In a decision that could have widespread ramifications on the future of education funding, Washington's highest court ruled this morning that the state is not meeting its constitutional obligation to pay for basic education.
Following an eight-week long bench trial, the state Supreme Court concluded that the K-12 funding system is broken and is asking the Legislature to fix the problem.
The case decided by the court was McCleary v. Washington and centered on Article IX, Section 1 of the state constitution, which has been debated for many years.
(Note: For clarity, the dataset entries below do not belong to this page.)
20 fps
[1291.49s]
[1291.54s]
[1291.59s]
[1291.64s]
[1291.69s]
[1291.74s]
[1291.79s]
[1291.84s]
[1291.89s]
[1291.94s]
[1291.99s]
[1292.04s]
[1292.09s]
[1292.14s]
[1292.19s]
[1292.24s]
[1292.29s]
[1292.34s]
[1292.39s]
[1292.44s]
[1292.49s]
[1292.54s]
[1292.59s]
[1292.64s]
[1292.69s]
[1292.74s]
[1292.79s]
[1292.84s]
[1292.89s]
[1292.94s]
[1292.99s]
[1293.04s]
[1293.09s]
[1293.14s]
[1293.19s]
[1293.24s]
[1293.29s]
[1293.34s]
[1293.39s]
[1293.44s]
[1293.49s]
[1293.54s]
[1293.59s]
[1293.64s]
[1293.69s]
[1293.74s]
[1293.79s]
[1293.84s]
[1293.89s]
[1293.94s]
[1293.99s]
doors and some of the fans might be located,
It says that "it is the paramount duty of the State to amply provide for the education of all children within its borders." The critical Article IX also states: "The Legislature must develop a basic education program geared toward delivering the constitutionally required education, and it must fully fund that program through regular and dependable tax sources."
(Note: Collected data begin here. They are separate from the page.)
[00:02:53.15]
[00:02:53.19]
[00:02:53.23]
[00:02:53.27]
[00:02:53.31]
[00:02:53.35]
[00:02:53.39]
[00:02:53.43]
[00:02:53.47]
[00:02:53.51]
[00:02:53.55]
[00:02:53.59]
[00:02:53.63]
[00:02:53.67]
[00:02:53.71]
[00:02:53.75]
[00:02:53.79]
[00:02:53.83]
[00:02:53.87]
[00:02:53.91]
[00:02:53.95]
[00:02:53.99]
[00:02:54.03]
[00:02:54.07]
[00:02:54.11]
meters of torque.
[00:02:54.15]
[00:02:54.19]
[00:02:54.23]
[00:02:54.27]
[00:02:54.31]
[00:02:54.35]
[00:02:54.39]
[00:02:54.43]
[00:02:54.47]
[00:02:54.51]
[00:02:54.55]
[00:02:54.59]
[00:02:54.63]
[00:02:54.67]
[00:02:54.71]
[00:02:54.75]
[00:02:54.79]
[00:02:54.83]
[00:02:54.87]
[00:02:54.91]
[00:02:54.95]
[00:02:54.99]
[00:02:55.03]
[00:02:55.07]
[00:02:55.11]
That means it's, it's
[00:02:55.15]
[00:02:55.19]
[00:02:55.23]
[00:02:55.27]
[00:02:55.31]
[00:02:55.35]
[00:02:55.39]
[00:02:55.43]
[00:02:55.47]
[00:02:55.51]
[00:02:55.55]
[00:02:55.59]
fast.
Today's ruling is the culmination of a case that germinated in 2007 when a coalition of parents -- including Matt and Stephanie McCleary, who worked for the Chimacum School District -- organizations got together and sued the state, arguing that Washington was not meeting its constitutional responsibilities.
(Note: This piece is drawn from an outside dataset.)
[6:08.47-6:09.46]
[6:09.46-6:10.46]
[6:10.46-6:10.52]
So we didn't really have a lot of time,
In February 2010, King Couny Superior Court Judge John Erlick agreed with the plaintiffs. But the state appealed the decision, saying Erlick had gone beyond a previous high court ruling on this issue in 1978.
Today's decision, rendered in an 85-page opinion, essentially gives the Legislature until 2018 to make the necessary reforms. Lawmakers begin the 60-day session next Monday, where they are expected to spend virtually all of their time on the nearly $1 billion budget shortfall.